▸ **Exercise instructions**:
Below are the entries; transcribe them exactly and drop every picture.

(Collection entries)
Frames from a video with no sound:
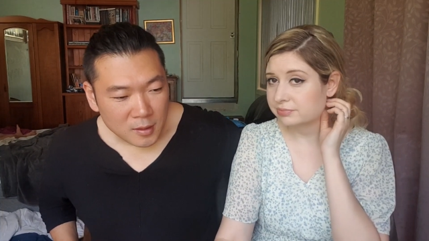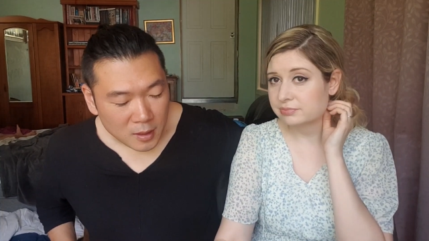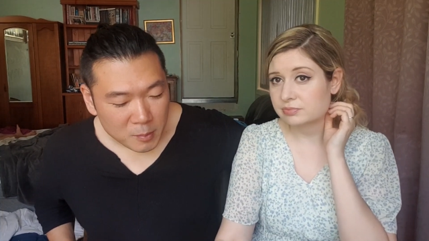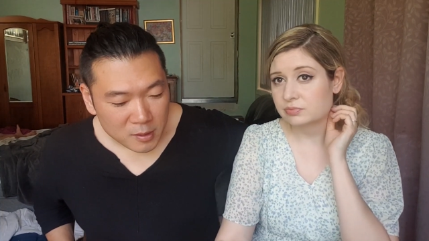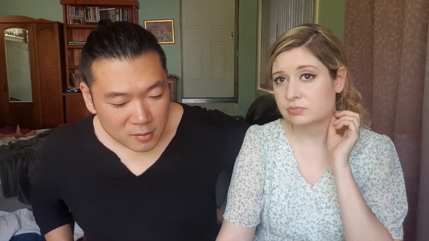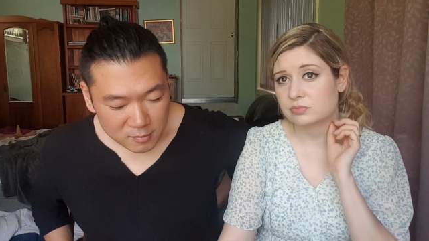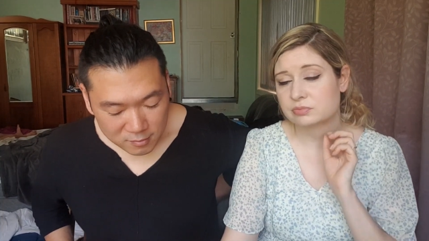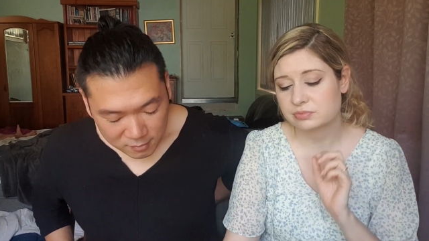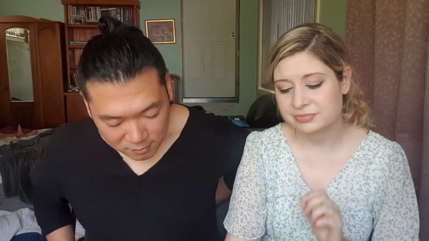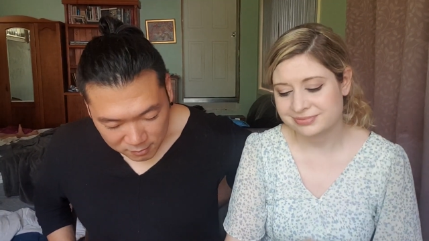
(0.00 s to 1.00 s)
Speaker 1: I mean,
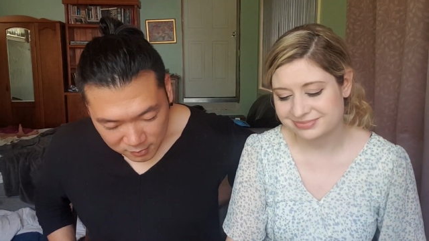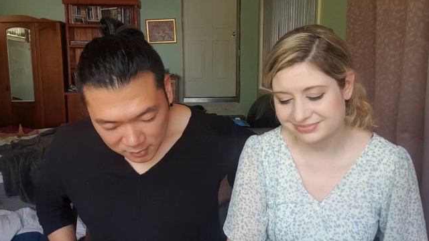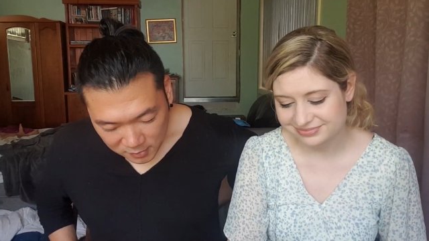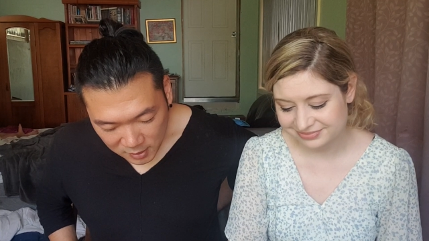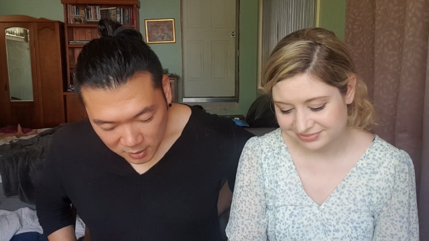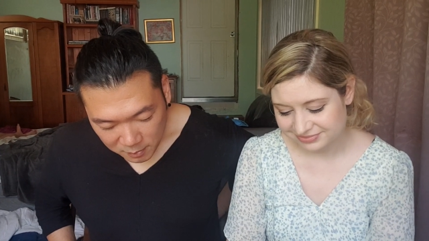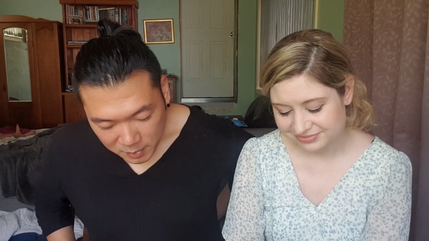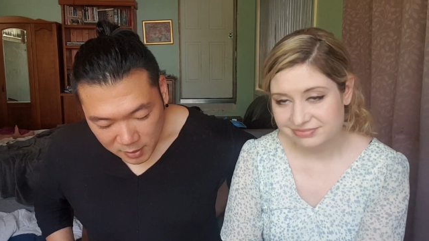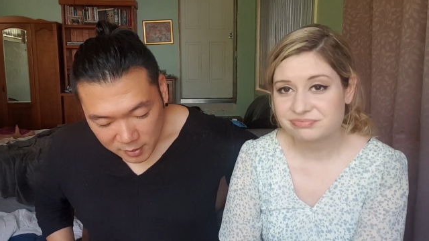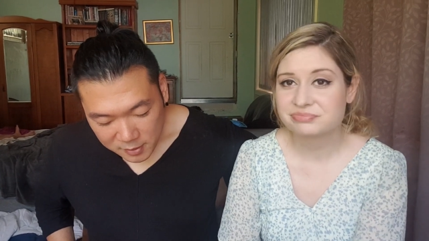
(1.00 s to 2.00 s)
like,
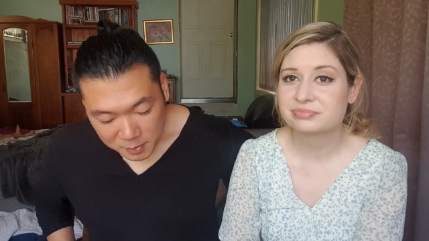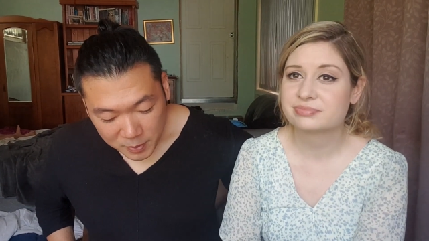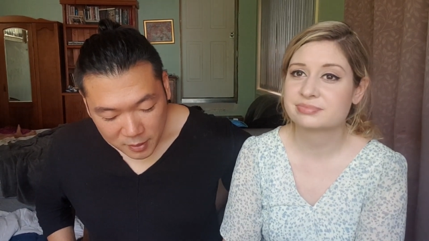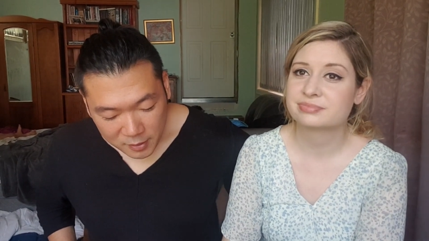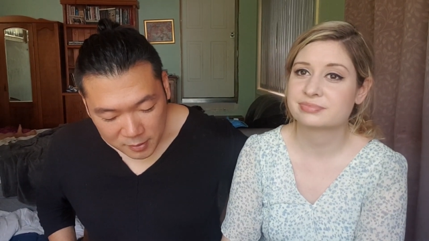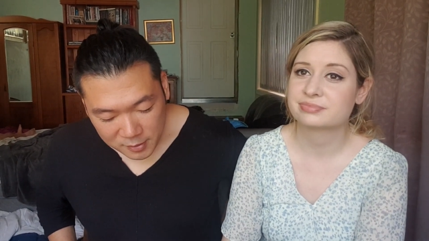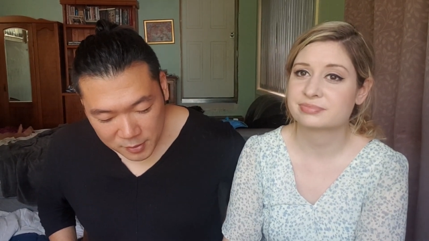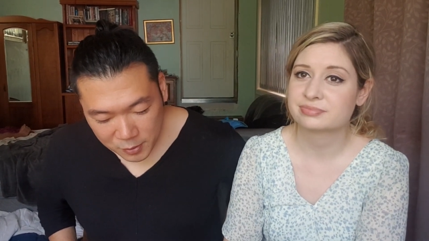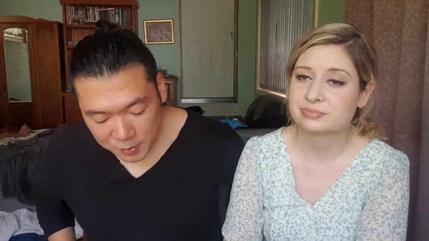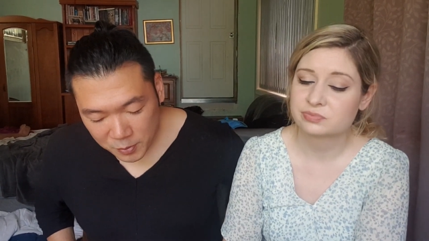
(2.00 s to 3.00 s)
my
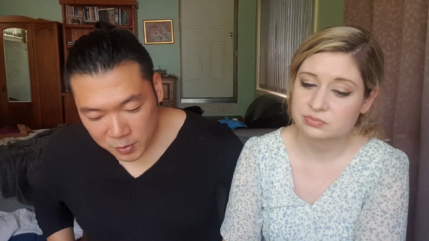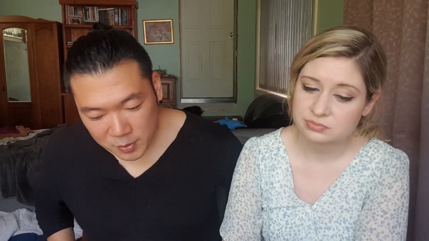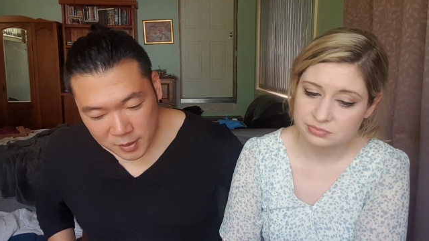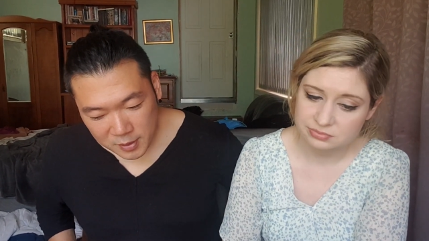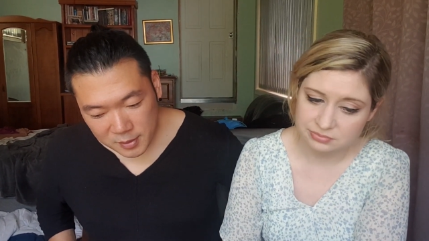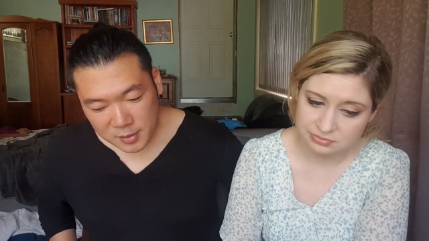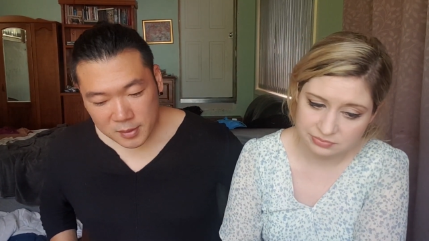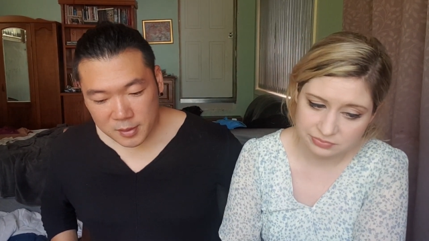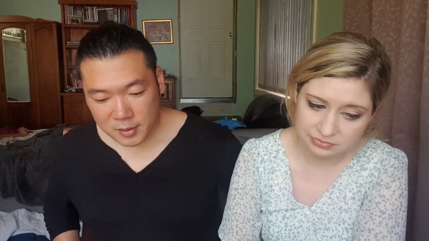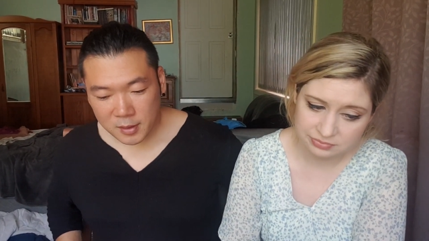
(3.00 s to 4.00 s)
experience of all
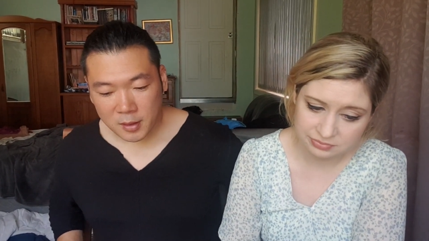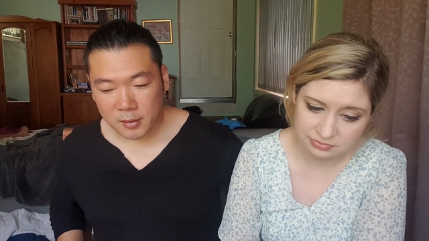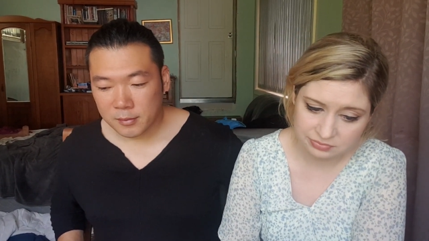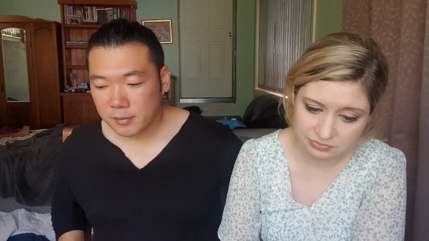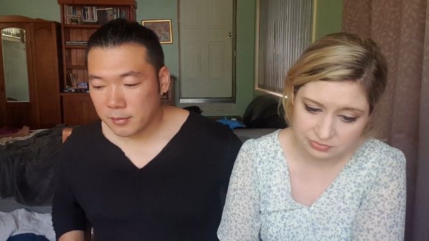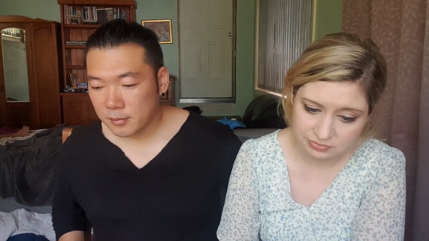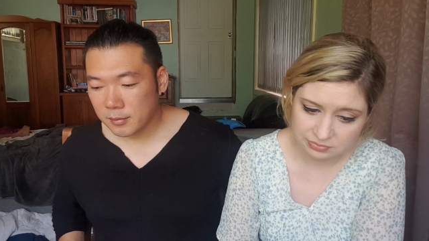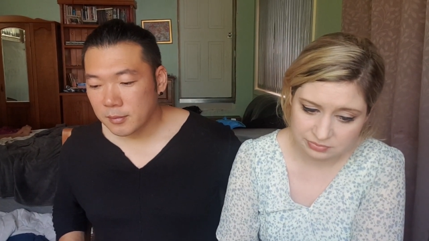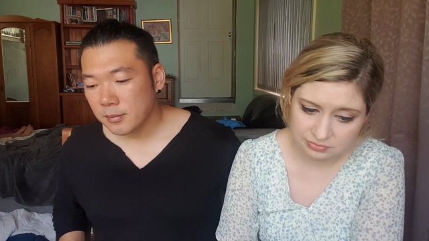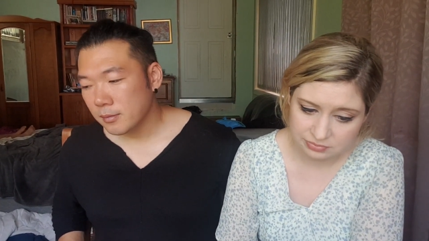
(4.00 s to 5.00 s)
this
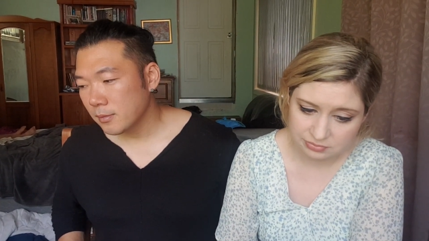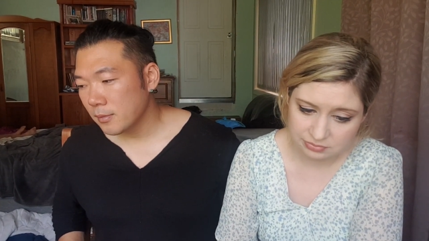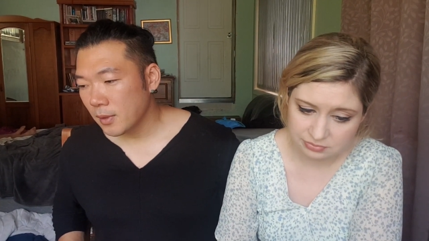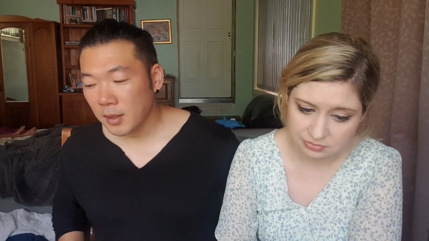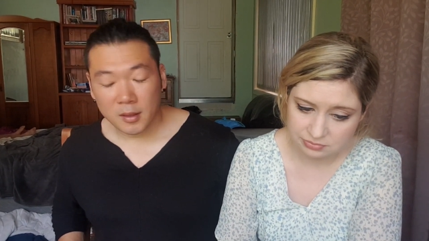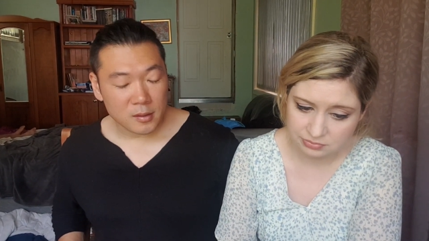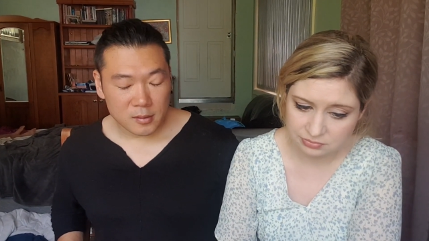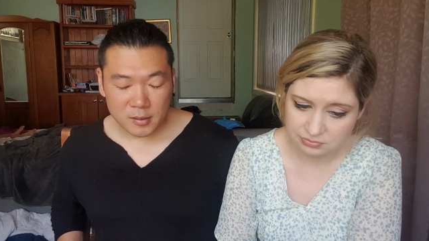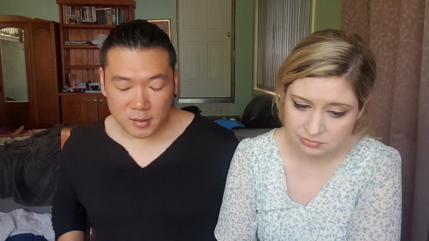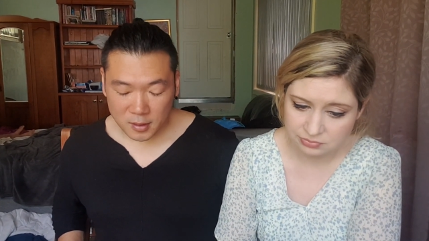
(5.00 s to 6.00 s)
thing
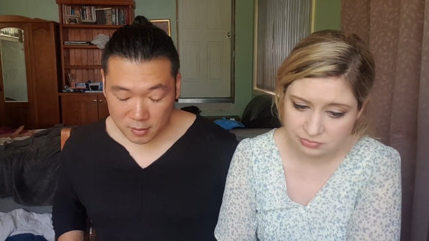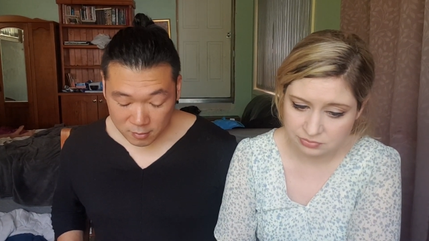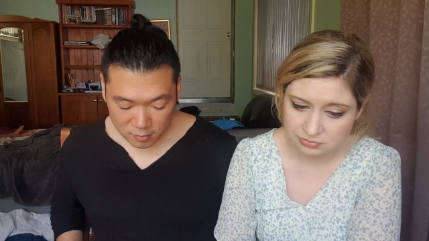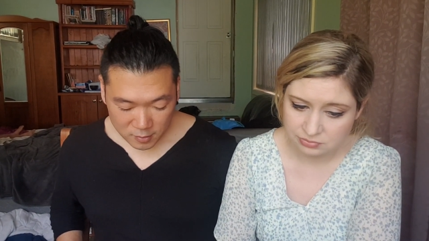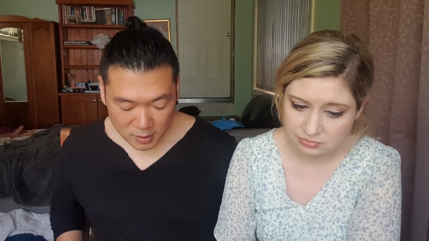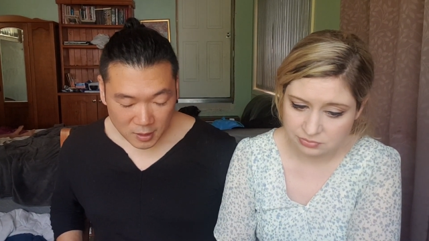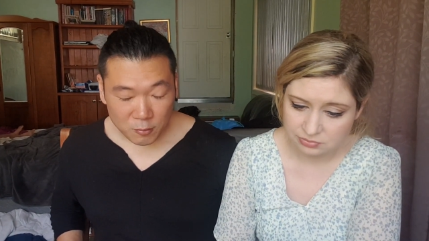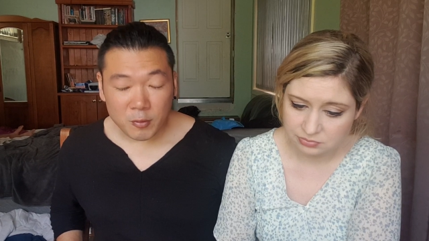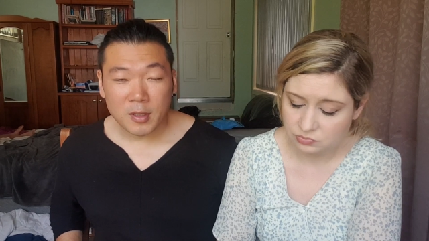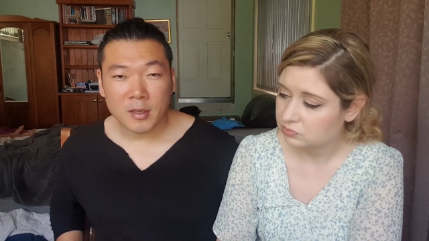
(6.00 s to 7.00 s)
is like
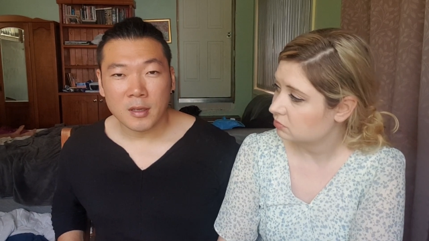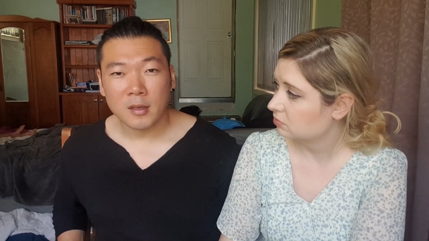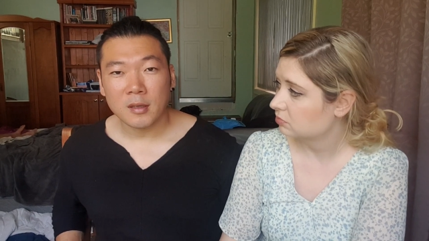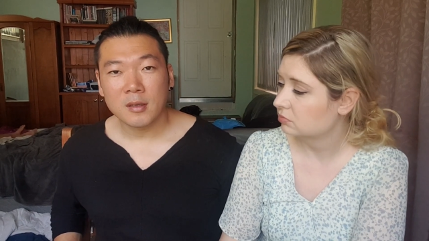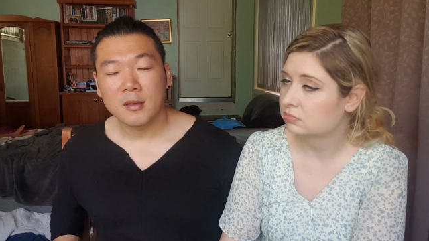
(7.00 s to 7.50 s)
really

▸ **Exercise result**:
Frames from a video with no sound:
(0.00 s to 1.00 s)
Speaker 1: I mean,
(1.00 s to 2.00 s)
like,
(2.00 s to 3.00 s)
my
(3.00 s to 4.00 s)
experience of all
(4.00 s to 5.00 s)
this
(5.00 s to 6.00 s)
thing
(6.00 s to 7.00 s)
is like
(7.00 s to 7.50 s)
really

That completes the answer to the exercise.